I really do recommend going to see a gastro doctor as soon as you can. Yes, you may be feeling well now, but that constipation needs to be seen by a professional, and you will probably need to be put back on some maintenance meds.

Remember, feeling better does not mean that you are cured. This is a lifelong disease, and a very unpredictable one. The odds are that you will always need to be monitored by your doctors, and I think the sooner you see one now, the better.

All the best,

Co-Moderator Crohn's Forum.

Veteran Member

Date Joined Apr 2005
Total Posts : 2346
   Posted 3/15/2009 7:58 PM (GMT -6)   
Adoption is a wonderful and beautiful choice! But if you do decide to adopt and also have a biological child, please don't call the biological child "your own" when you are talking about them. I have seen this first hand....A bond between a child and their adoptive mother is just as strong as the bond between a bioligical child and his mother. Any child you might adopt is "your own".

Regular Member

Date Joined Aug 2007
Total Posts : 79
   Posted 3/15/2009 10:20 PM (GMT -6)   
I am sorry you are so worried and have so much to deal with. Let me give you some advice from the point of view of a sassy 40 year old married lady.

Laughter is the best way to deal with worrying about flatulence, wrenching gut pains, bathroom visits of epic proportions, and whatever else life throws your way. Did you ever see the movie Next Saturday (I think its that one, or at least one of them) where the father comes out of the bathroom and says "I wouldn't go in there for about 20 minutes." LOL. Well, if you can't laugh, what are you going to do?

I actually had 2 pretty decent pregnancies, and my health actually improved when I was pregnant. I have two smart healthy boys and wouldn't trade them for the world. I got very sick after having my second kid, and that was when I was hospitalized and diagnosed with CD. (I believe I have had it since 16 though)

It takes 2 sets of genes to make a kid, so I just hope they get some good ones from their Dad's side. :-)

Anyway, take care of yourself and good luck with your boyfriend. He sounds nice. I bet you anything he feels nervous about meeting you also. :-)

New Member

Date Joined Jan 2009
Total Posts : 4
   Posted 3/15/2009 10:45 PM (GMT -6)   
Ivy; That sounds horrible @.@. Yeah I'm deffinately not going off my meds again after that talk xD. I don't want to do any permenent harm to my system just for a bit less pain, And I'm sure the meds will even out. I'll talk to my GI as soon as I can.
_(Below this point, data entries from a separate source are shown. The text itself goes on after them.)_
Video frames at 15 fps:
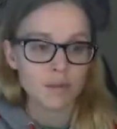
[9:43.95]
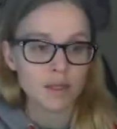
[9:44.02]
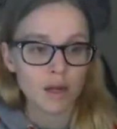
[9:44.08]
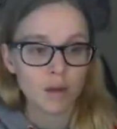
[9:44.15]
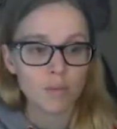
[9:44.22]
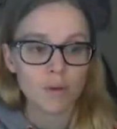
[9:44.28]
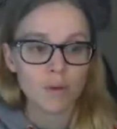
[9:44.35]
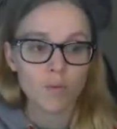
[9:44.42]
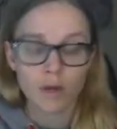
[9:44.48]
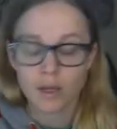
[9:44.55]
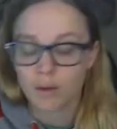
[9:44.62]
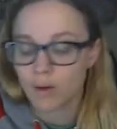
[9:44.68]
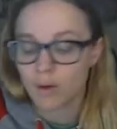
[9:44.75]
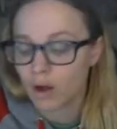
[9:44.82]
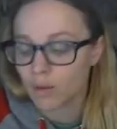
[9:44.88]
that I'll be
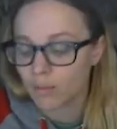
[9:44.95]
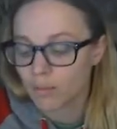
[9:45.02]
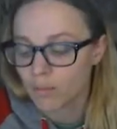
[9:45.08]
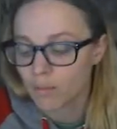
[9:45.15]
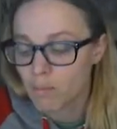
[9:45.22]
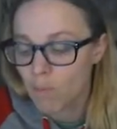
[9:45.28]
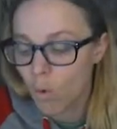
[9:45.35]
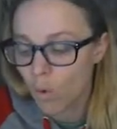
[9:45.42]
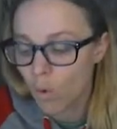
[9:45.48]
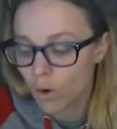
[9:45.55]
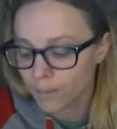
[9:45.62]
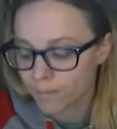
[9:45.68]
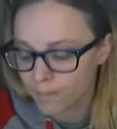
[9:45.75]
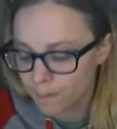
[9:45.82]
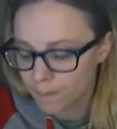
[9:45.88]
working on
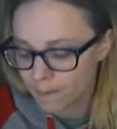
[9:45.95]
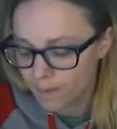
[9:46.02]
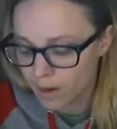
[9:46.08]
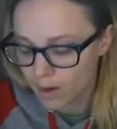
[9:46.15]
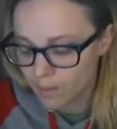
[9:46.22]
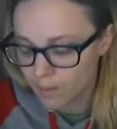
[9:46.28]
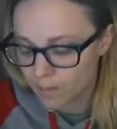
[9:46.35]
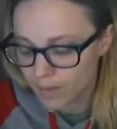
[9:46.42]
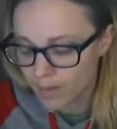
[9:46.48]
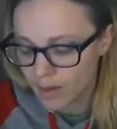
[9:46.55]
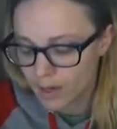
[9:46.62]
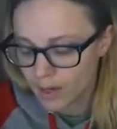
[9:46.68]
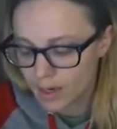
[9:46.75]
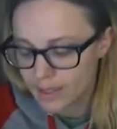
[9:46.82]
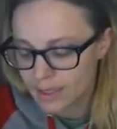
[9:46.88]
more. And
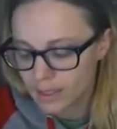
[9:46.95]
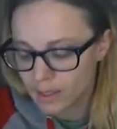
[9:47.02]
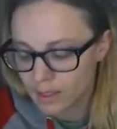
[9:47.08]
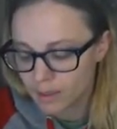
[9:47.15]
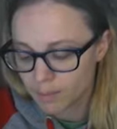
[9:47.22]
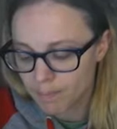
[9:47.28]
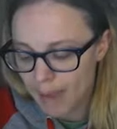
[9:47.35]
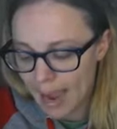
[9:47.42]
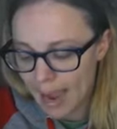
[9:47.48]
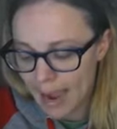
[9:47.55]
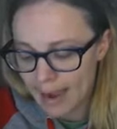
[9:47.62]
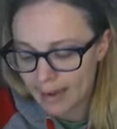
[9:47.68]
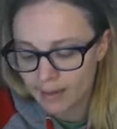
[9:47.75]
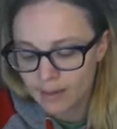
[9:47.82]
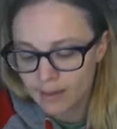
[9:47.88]
then I did a little
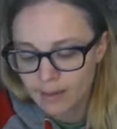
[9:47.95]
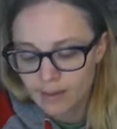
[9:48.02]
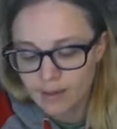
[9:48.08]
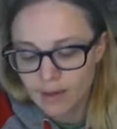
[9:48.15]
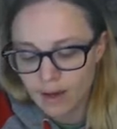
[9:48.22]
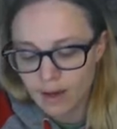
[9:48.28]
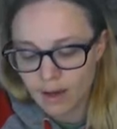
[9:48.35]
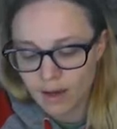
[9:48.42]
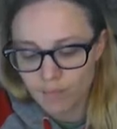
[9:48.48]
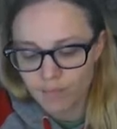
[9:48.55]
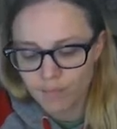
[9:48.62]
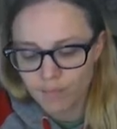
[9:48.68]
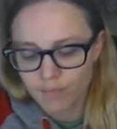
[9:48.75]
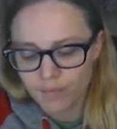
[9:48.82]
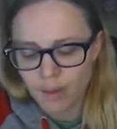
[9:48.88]
pack.
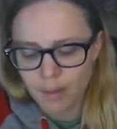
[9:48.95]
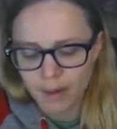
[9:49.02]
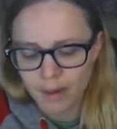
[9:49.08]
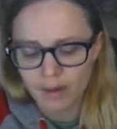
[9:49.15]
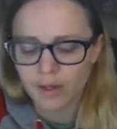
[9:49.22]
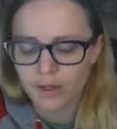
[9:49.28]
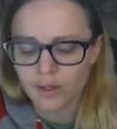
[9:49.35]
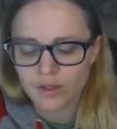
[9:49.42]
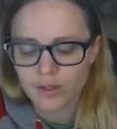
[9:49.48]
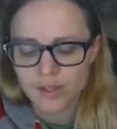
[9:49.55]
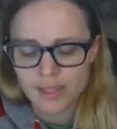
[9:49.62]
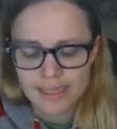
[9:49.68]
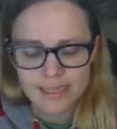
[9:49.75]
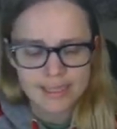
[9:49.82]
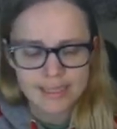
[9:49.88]
Apparently there's
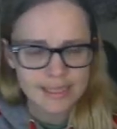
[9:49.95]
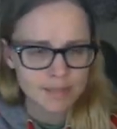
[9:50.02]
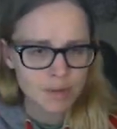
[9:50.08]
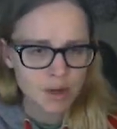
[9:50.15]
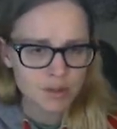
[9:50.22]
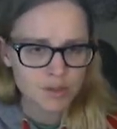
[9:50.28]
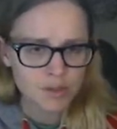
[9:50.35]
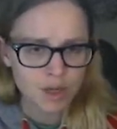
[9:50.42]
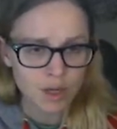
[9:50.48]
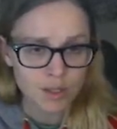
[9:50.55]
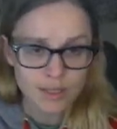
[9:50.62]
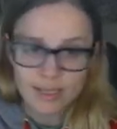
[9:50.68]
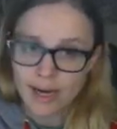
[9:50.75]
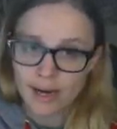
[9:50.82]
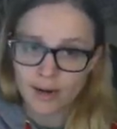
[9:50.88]
a D&D monster called
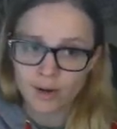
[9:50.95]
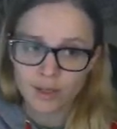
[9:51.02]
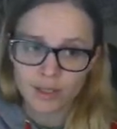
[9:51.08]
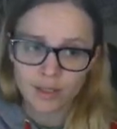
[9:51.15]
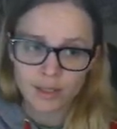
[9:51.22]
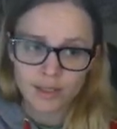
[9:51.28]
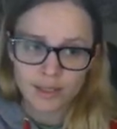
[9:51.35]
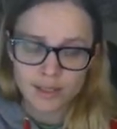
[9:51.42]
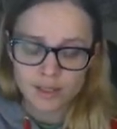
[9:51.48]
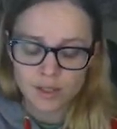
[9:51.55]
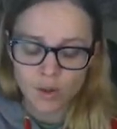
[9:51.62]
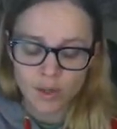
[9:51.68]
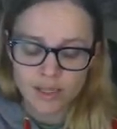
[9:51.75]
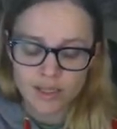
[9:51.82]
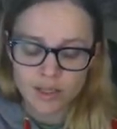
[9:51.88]
a tiger lily.
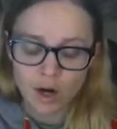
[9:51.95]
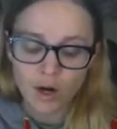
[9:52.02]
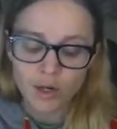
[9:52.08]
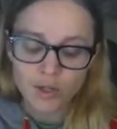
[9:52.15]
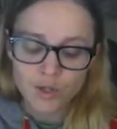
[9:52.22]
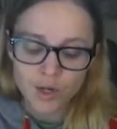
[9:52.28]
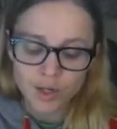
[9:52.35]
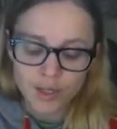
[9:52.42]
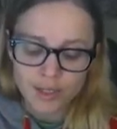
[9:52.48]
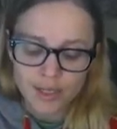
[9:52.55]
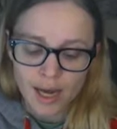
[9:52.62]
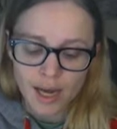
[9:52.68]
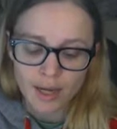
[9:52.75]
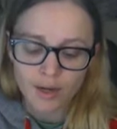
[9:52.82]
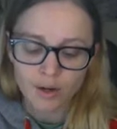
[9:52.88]
So I started drawing a
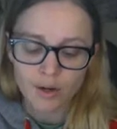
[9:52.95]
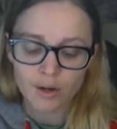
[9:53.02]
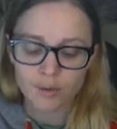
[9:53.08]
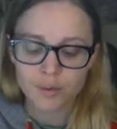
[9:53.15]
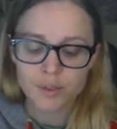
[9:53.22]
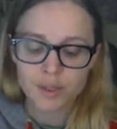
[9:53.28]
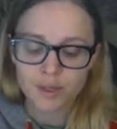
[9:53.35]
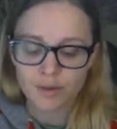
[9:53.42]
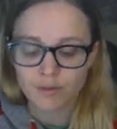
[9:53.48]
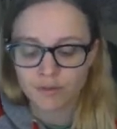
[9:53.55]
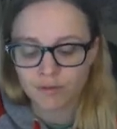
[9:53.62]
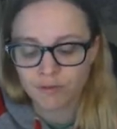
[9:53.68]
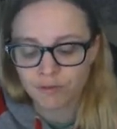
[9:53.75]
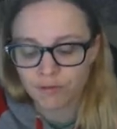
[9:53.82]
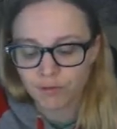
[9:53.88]
tiger and I was going to
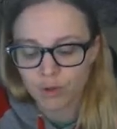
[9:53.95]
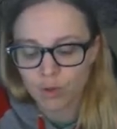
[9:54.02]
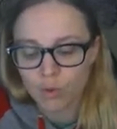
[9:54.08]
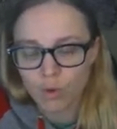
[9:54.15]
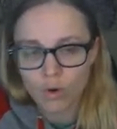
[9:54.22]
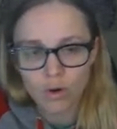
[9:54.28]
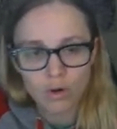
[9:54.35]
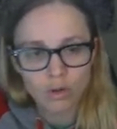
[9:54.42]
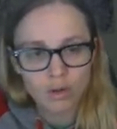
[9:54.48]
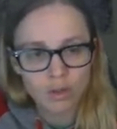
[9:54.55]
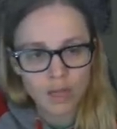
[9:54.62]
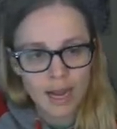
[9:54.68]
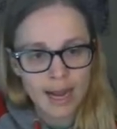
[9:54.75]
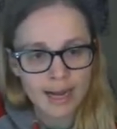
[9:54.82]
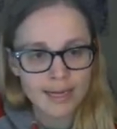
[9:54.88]

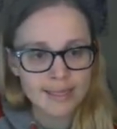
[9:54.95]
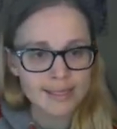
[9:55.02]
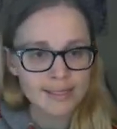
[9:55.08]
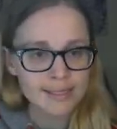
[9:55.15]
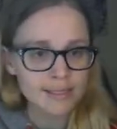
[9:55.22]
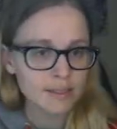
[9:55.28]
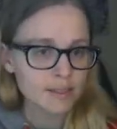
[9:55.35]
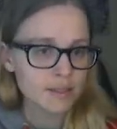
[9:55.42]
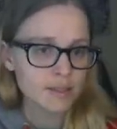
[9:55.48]
floralize it.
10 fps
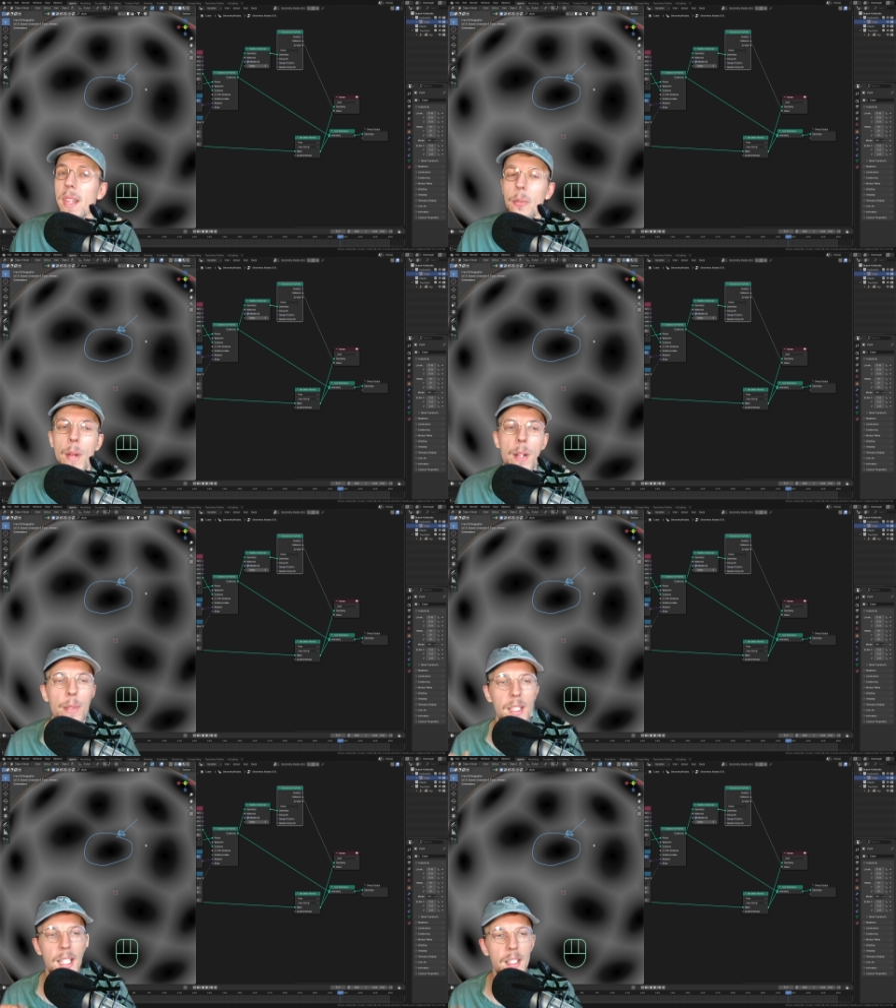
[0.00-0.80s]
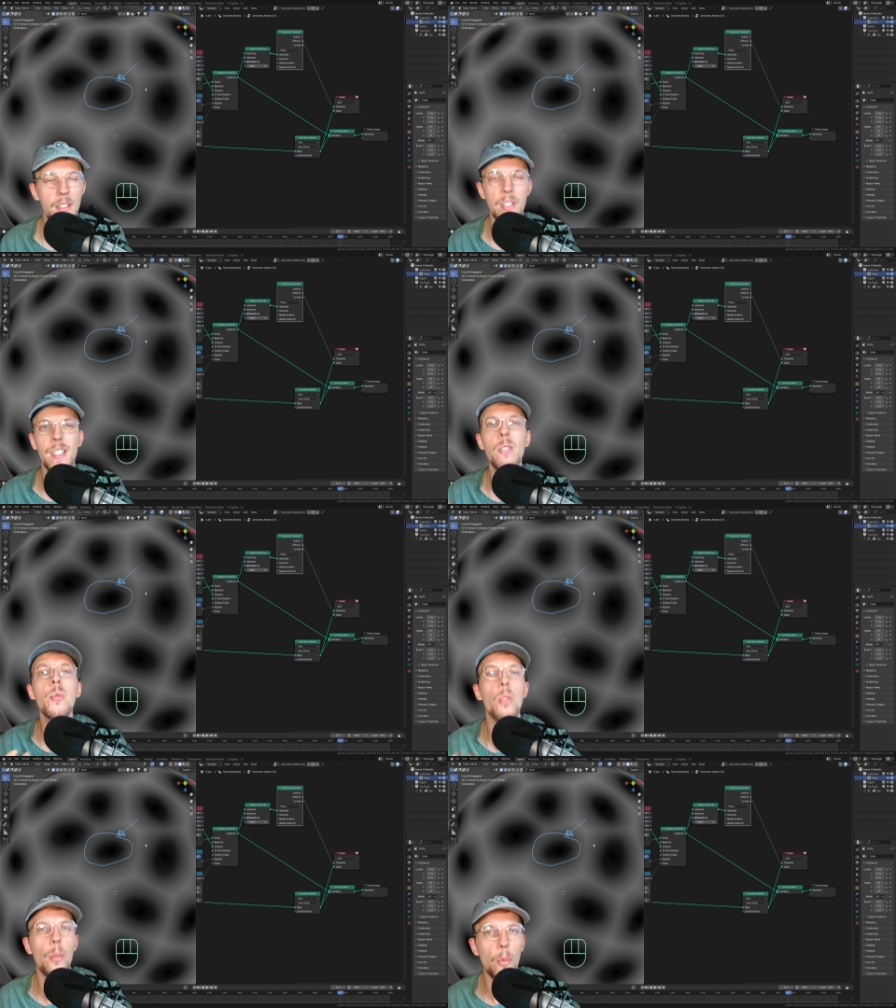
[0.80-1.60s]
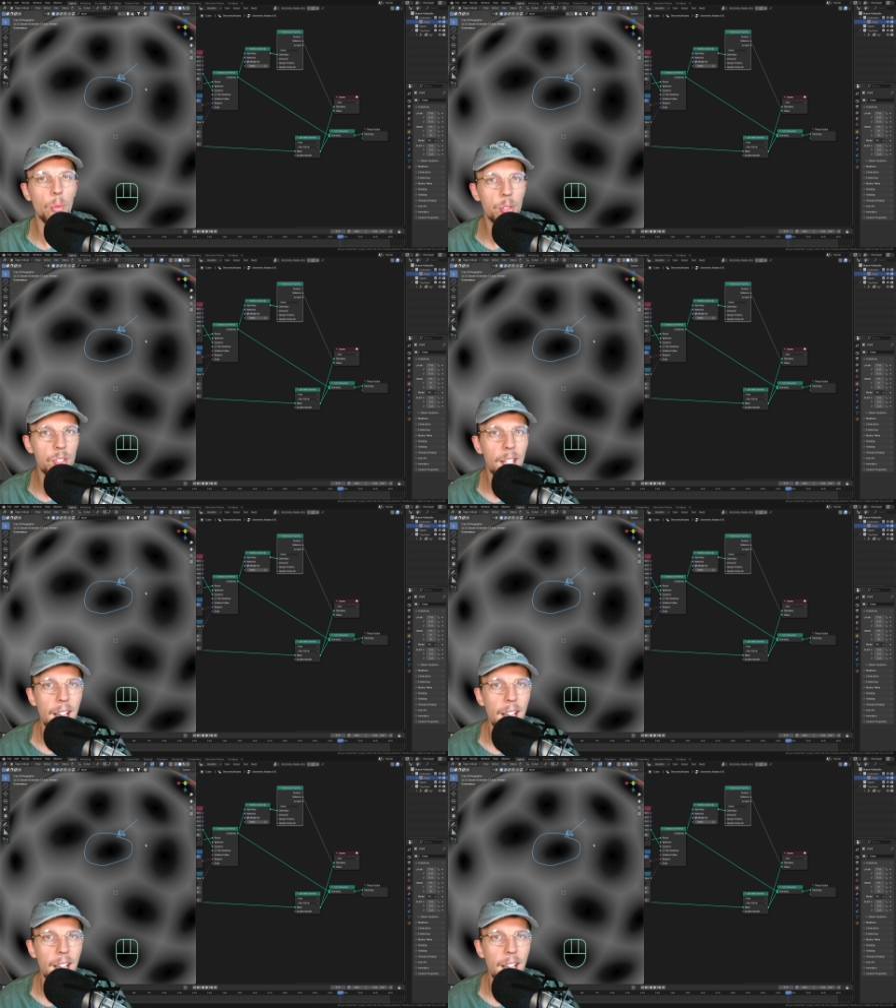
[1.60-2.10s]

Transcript: where we need the new normals,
Chronie; I agree entirely, I'd never want to alienate my child even if they are adopted. They're still my child, either way, and I'd love them. I think even if I do decide to, I'll adopt. I think it's a wonderful choice as well, and more people should.

Marianne: Thank you for your support, I'm sure as I get older I'll learn to deal with it more. Being an angsty teenager in a world that's none-too accepting is tough ;]. Good to hear that you boys are happy and healthy! I only hope my kids will be as lucky as yours some day<3.